🤖 AI Summary
To address the low sampling efficiency, excessive step count, and slow inference of diffusion models in small-molecule generation, this paper proposes a graph-structure-driven scheduled diffusion model. Methodologically, it introduces (1) a novel graph-level progressive noise scheduling mechanism enabling dynamic noise injection at subgraph granularity, and (2) the first integration of molecular ring systems as hyper-nodes directly into the graph diffusion process—eliminating the conventional VAE-based reconstruction step. Evaluated on multiple benchmarks, the method maintains generation quality while reducing sampling steps by over 10× and inference time by 50%, achieving a 1.5% improvement in validity.

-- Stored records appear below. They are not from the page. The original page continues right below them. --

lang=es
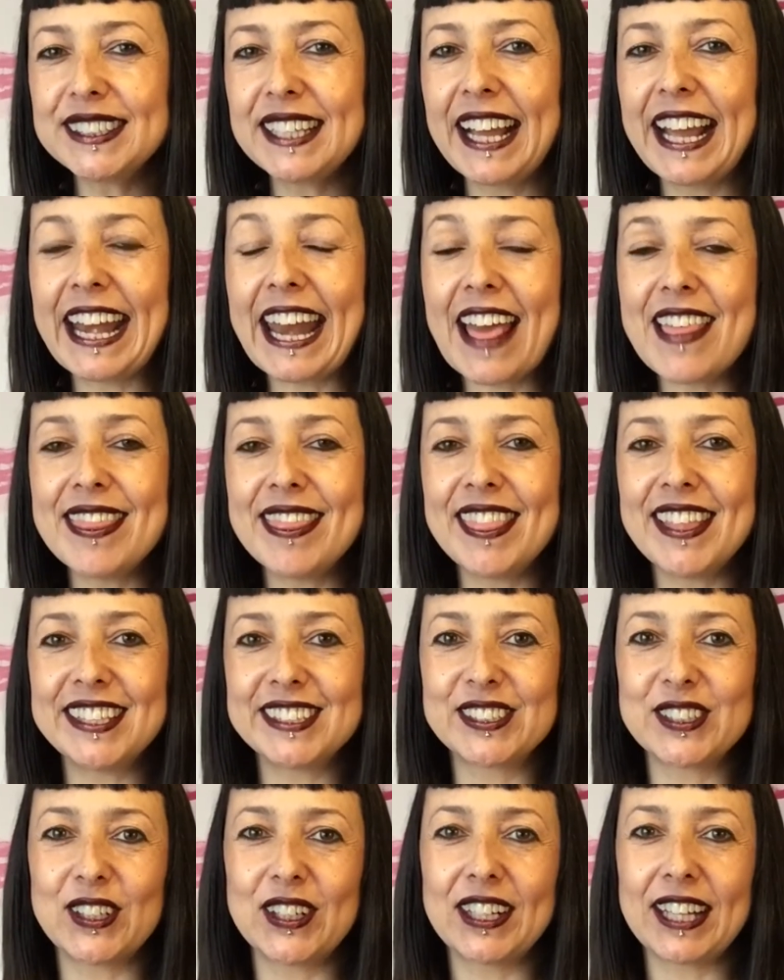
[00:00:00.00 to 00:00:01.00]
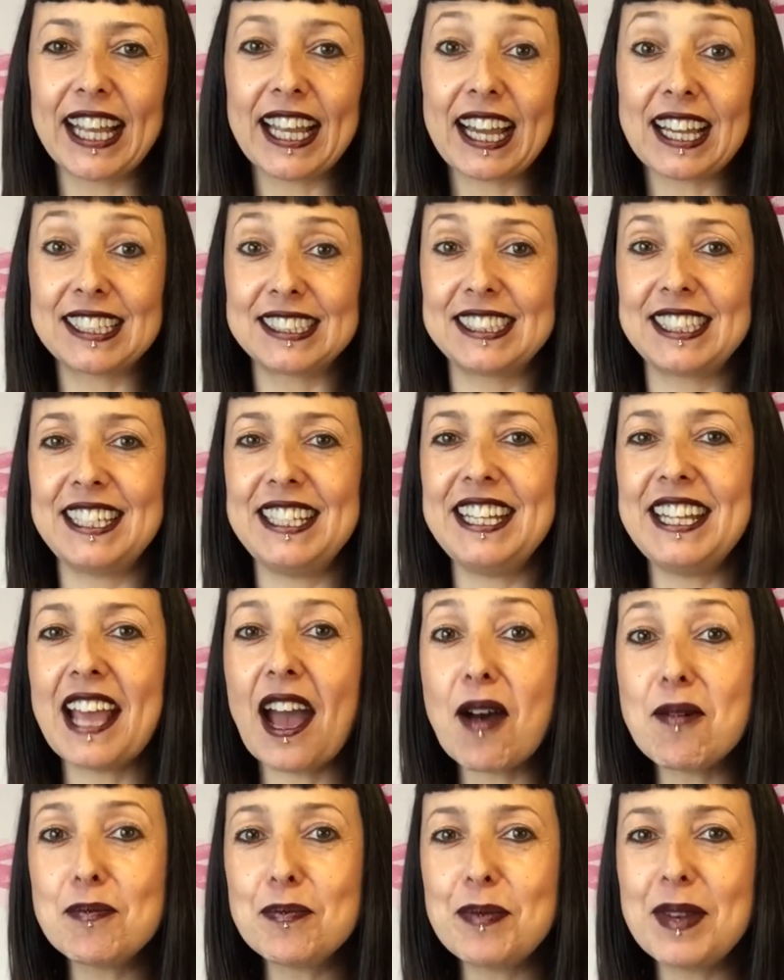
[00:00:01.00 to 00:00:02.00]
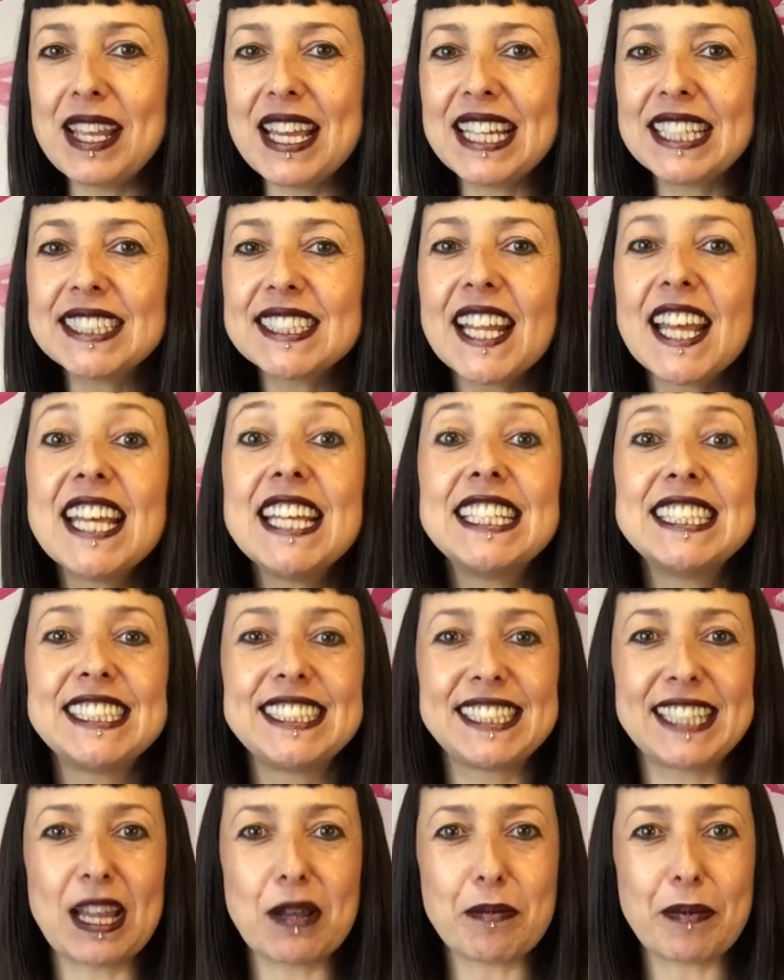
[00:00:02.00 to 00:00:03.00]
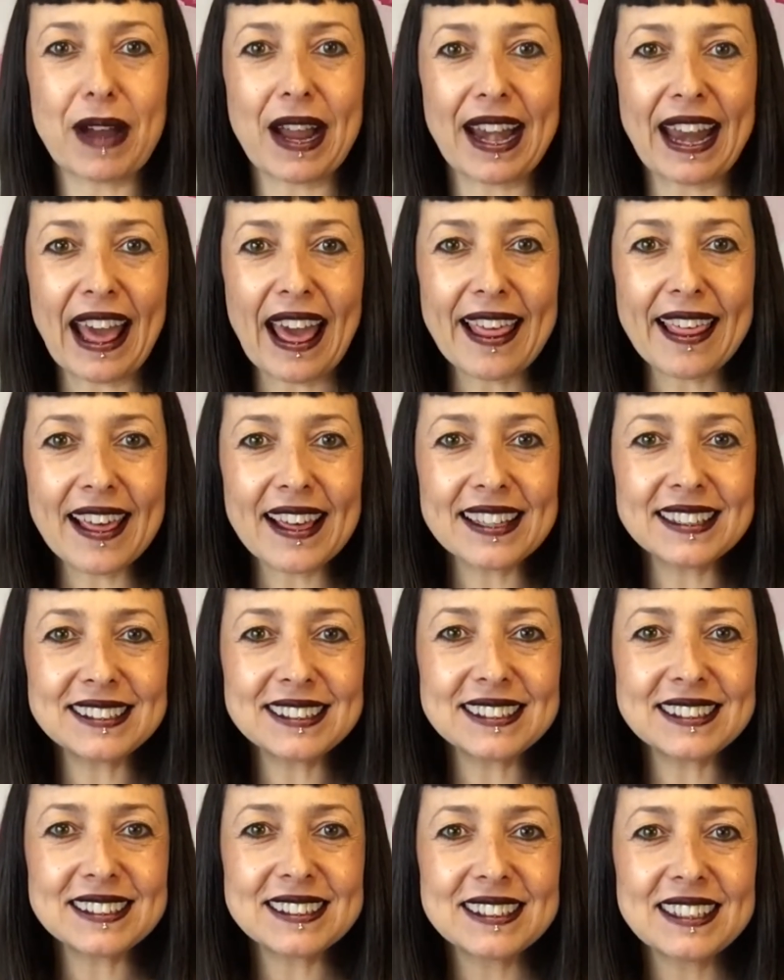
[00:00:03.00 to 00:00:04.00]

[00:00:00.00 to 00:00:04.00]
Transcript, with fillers: grandes orejas y amplias, separadas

A lightweight compressed variant further boosts validity by 2% and significantly enhances molecular novelty.
📝 Abstract
We introduce a new graph diffusion model for small molecule generation, emph{DMol}, which outperforms the state-of-the-art DiGress model in terms of validity by roughly $1.5%$ across all benchmarking datasets while reducing the number of diffusion steps by at least $10$-fold, and the running time to roughly one half. The performance improvements are a result of a careful change in the objective function and a ``graph noise"scheduling approach which, at each diffusion step, allows one to only change a subset of nodes of varying size in the molecule graph. Another relevant property of the method is that it can be easily combined with junction-tree-like graph representations that arise by compressing a collection of relevant ring structures into supernodes. Unlike classical junction-tree techniques that involve VAEs and require complicated reconstruction steps, compressed DMol directly performs graph diffusion on a graph that compresses only a carefully selected set of frequent carbon rings into supernodes, which results in straightforward sample generation. This compressed DMol method offers additional validity improvements over generic DMol of roughly $2%$, increases the novelty of the method, and further improves the running time due to reductions in the graph size.